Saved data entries
★ ★ ★ ★ ★ ★ ★
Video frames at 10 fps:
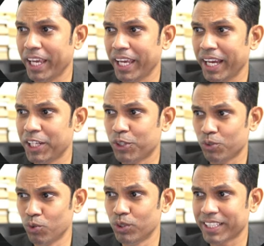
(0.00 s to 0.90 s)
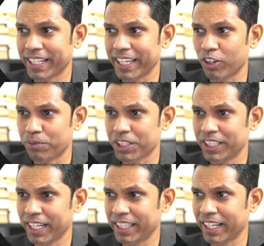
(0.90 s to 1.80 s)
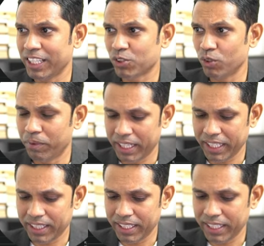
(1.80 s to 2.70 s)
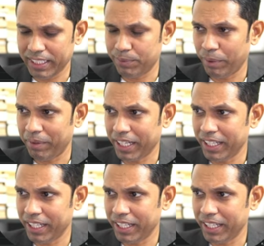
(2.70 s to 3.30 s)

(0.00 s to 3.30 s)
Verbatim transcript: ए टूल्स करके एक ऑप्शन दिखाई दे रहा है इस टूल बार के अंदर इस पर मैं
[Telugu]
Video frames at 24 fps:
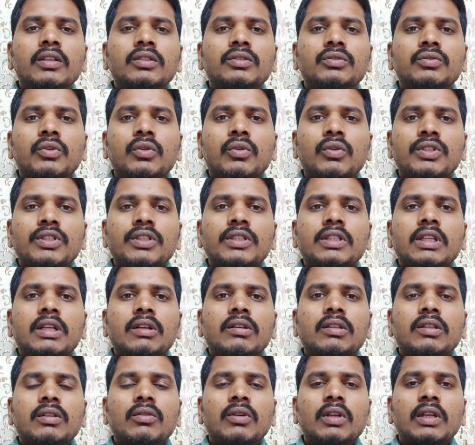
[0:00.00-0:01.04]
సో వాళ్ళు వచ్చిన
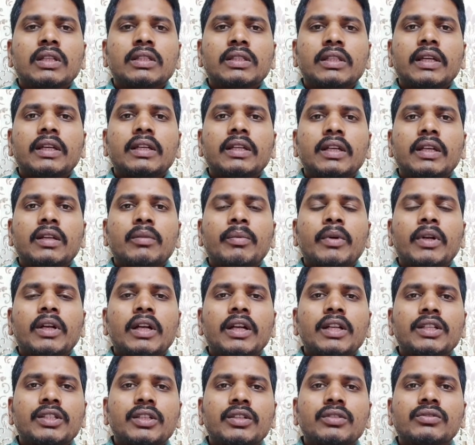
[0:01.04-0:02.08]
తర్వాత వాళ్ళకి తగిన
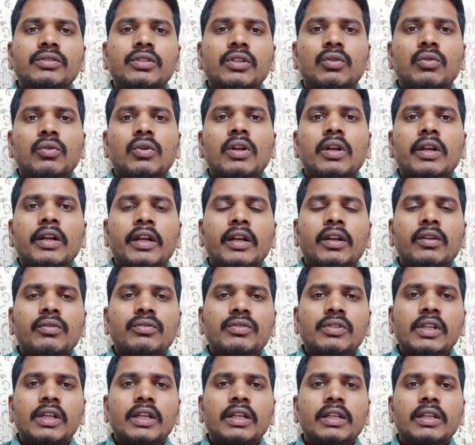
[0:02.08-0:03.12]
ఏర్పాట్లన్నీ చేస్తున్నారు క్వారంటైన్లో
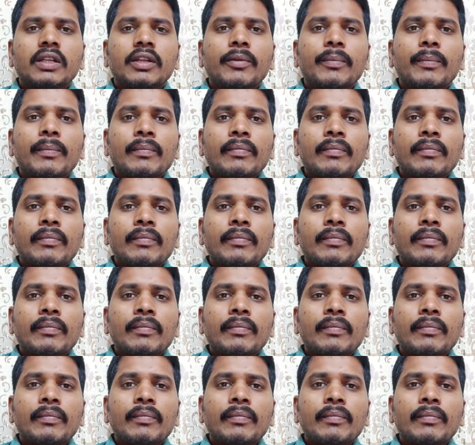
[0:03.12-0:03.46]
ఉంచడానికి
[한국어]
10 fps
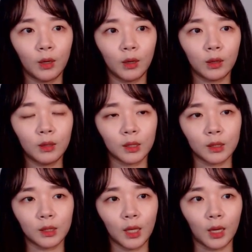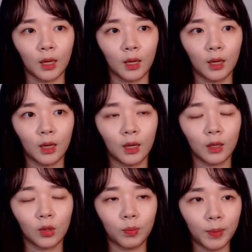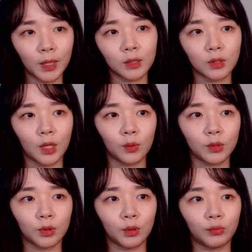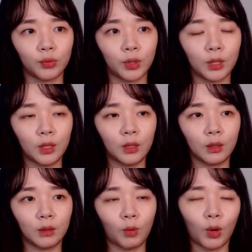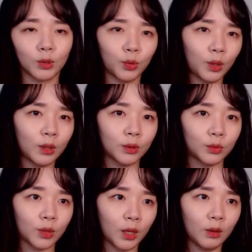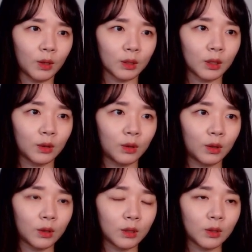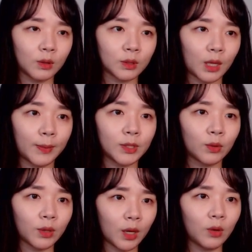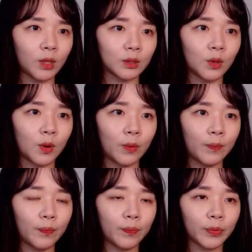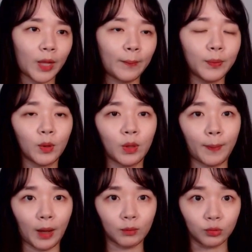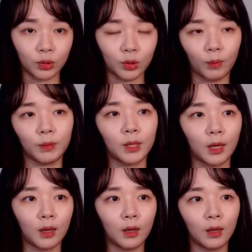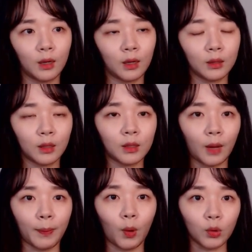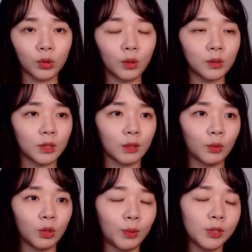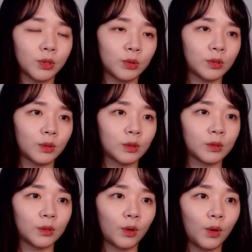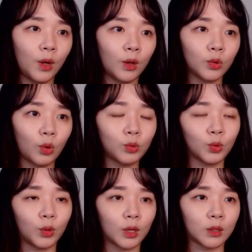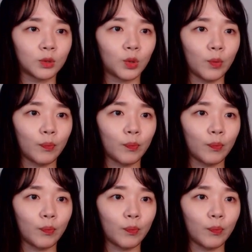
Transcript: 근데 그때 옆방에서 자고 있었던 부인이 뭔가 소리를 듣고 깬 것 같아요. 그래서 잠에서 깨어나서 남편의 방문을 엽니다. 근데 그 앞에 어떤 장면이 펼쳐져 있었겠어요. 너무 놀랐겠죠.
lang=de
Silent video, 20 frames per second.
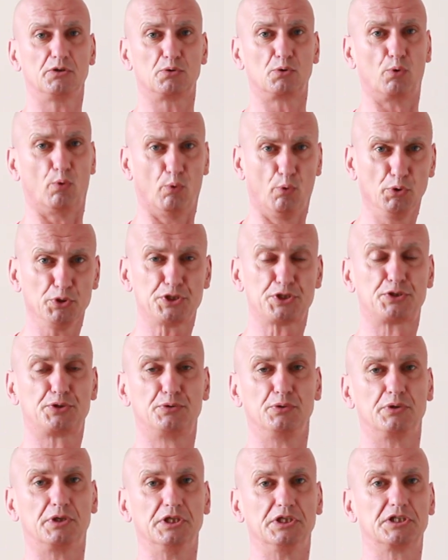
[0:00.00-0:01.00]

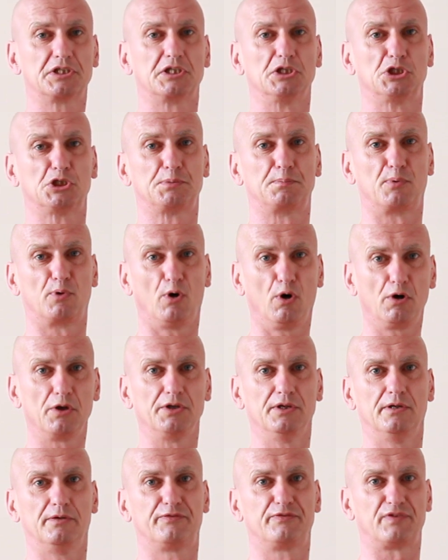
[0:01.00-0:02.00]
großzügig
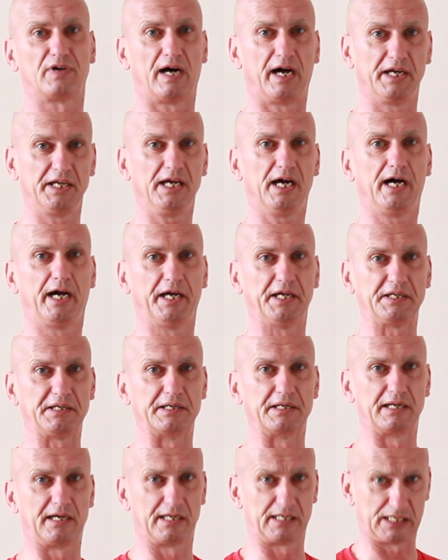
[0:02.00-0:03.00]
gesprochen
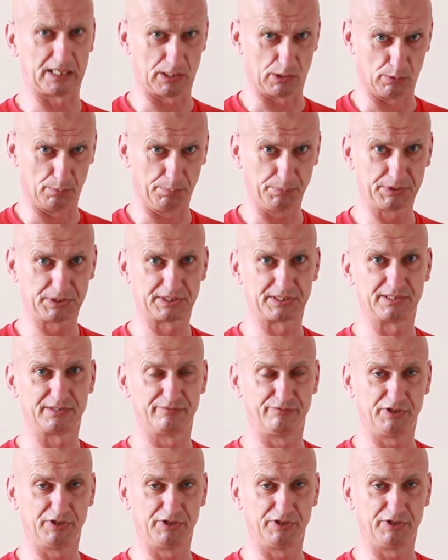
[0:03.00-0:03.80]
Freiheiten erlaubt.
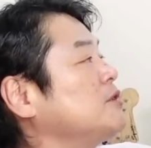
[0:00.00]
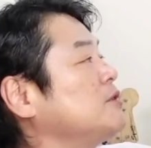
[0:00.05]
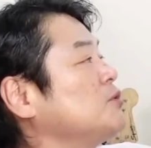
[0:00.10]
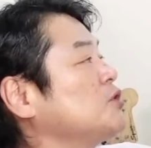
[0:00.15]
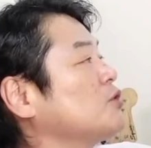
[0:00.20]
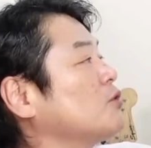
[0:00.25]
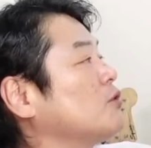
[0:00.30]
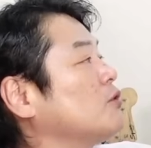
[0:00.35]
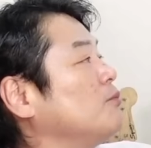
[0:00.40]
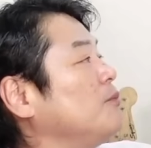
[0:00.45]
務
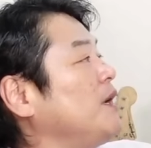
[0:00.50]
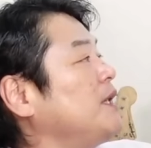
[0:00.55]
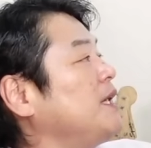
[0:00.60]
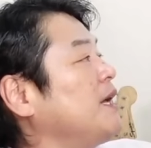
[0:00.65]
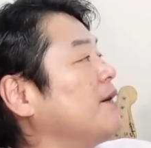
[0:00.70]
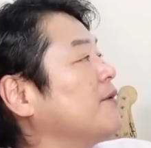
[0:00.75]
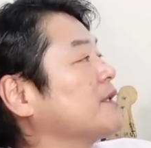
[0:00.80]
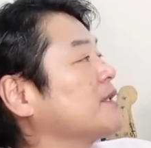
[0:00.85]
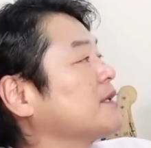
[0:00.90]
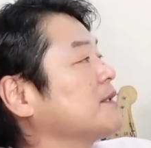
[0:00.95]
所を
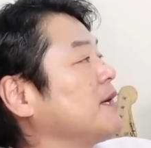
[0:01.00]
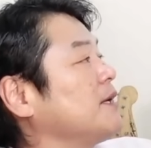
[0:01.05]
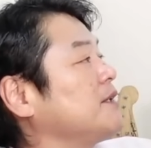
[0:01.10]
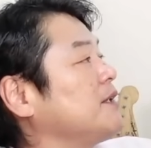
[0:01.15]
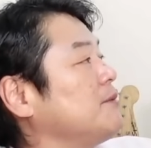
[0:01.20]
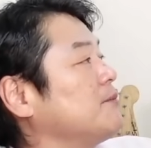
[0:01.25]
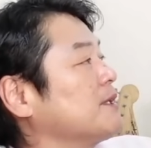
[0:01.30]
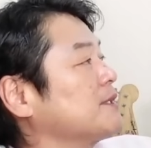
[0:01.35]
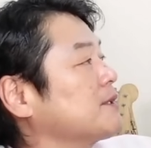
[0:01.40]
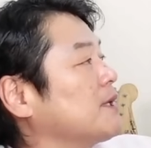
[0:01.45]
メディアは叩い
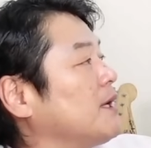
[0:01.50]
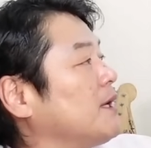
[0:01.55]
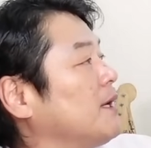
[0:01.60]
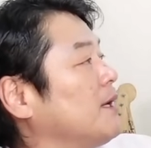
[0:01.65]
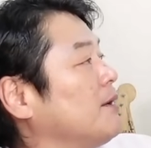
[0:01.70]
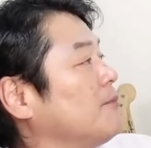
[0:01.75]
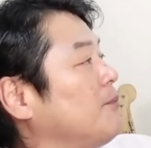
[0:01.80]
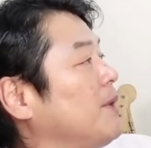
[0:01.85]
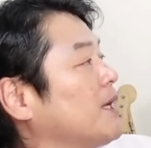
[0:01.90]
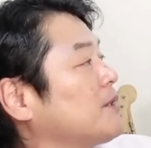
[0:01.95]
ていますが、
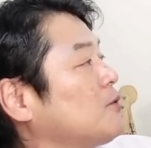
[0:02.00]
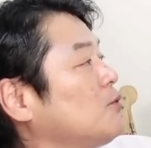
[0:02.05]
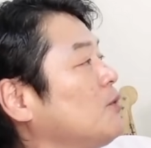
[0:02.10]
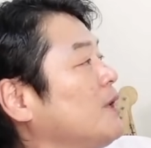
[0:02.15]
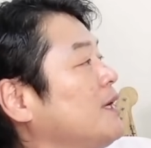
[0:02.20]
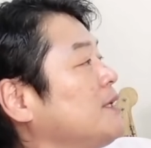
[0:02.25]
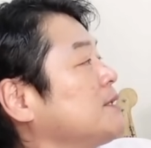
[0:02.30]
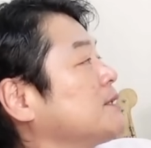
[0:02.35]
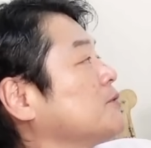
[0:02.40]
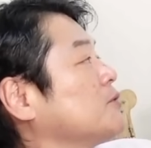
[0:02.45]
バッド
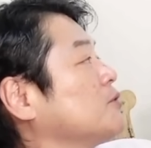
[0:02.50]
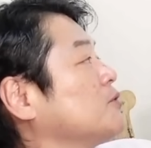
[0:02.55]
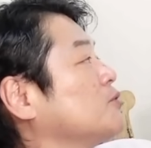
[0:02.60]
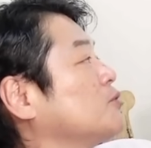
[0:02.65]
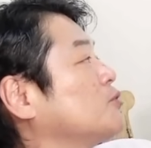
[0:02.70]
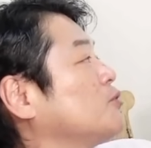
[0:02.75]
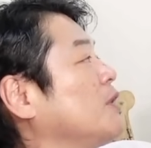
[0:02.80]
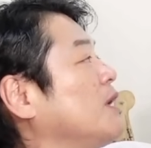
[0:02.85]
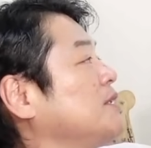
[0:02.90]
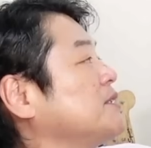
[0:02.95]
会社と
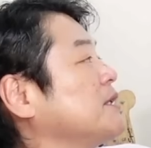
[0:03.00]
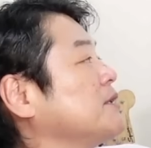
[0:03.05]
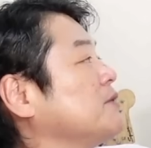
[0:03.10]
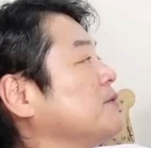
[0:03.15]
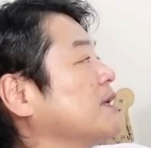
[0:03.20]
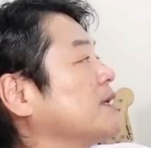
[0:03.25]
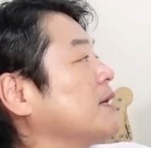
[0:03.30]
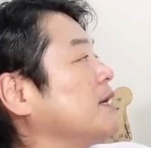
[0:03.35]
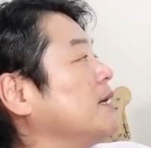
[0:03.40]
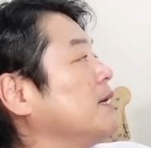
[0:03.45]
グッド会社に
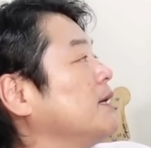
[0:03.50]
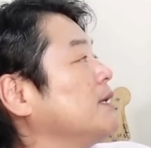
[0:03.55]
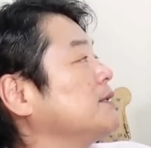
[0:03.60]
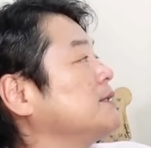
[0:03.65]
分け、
★ ★ ★ ★ ★ ★ ★
■ **Exercise requirements**:
What is needed is an exact copy of all the entries above, minus the pictures.

■ **Answer space**:
Video frames at 10 fps:
(0.00 s to 0.90 s)
(0.90 s to 1.80 s)
(1.80 s to 2.70 s)
(2.70 s to 3.30 s)

(0.00 s to 3.30 s)
Verbatim transcript: ए टूल्स करके एक ऑप्शन दिखाई दे रहा है इस टूल बार के अंदर इस पर मैं
[Telugu]
Video frames at 24 fps:
[0:00.00-0:01.04]
సో వాళ్ళు వచ్చిన
[0:01.04-0:02.08]
తర్వాత వాళ్ళకి తగిన
[0:02.08-0:03.12]
ఏర్పాట్లన్నీ చేస్తున్నారు క్వారంటైన్లో
[0:03.12-0:03.46]
ఉంచడానికి
[한국어]
10 fps
Transcript: 근데 그때 옆방에서 자고 있었던 부인이 뭔가 소리를 듣고 깬 것 같아요. 그래서 잠에서 깨어나서 남편의 방문을 엽니다. 근데 그 앞에 어떤 장면이 펼쳐져 있었겠어요. 너무 놀랐겠죠.
lang=de
Silent video, 20 frames per second.
[0:00.00-0:01.00]

[0:01.00-0:02.00]
großzügig
[0:02.00-0:03.00]
gesprochen
[0:03.00-0:03.80]
Freiheiten erlaubt.
[0:00.00]
[0:00.05]
[0:00.10]
[0:00.15]
[0:00.20]
[0:00.25]
[0:00.30]
[0:00.35]
[0:00.40]
[0:00.45]
務
[0:00.50]
[0:00.55]
[0:00.60]
[0:00.65]
[0:00.70]
[0:00.75]
[0:00.80]
[0:00.85]
[0:00.90]
[0:00.95]
所を
[0:01.00]
[0:01.05]
[0:01.10]
[0:01.15]
[0:01.20]
[0:01.25]
[0:01.30]
[0:01.35]
[0:01.40]
[0:01.45]
メディアは叩い
[0:01.50]
[0:01.55]
[0:01.60]
[0:01.65]
[0:01.70]
[0:01.75]
[0:01.80]
[0:01.85]
[0:01.90]
[0:01.95]
ていますが、
[0:02.00]
[0:02.05]
[0:02.10]
[0:02.15]
[0:02.20]
[0:02.25]
[0:02.30]
[0:02.35]
[0:02.40]
[0:02.45]
バッド
[0:02.50]
[0:02.55]
[0:02.60]
[0:02.65]
[0:02.70]
[0:02.75]
[0:02.80]
[0:02.85]
[0:02.90]
[0:02.95]
会社と
[0:03.00]
[0:03.05]
[0:03.10]
[0:03.15]
[0:03.20]
[0:03.25]
[0:03.30]
[0:03.35]
[0:03.40]
[0:03.45]
グッド会社に
[0:03.50]
[0:03.55]
[0:03.60]
[0:03.65]
分け、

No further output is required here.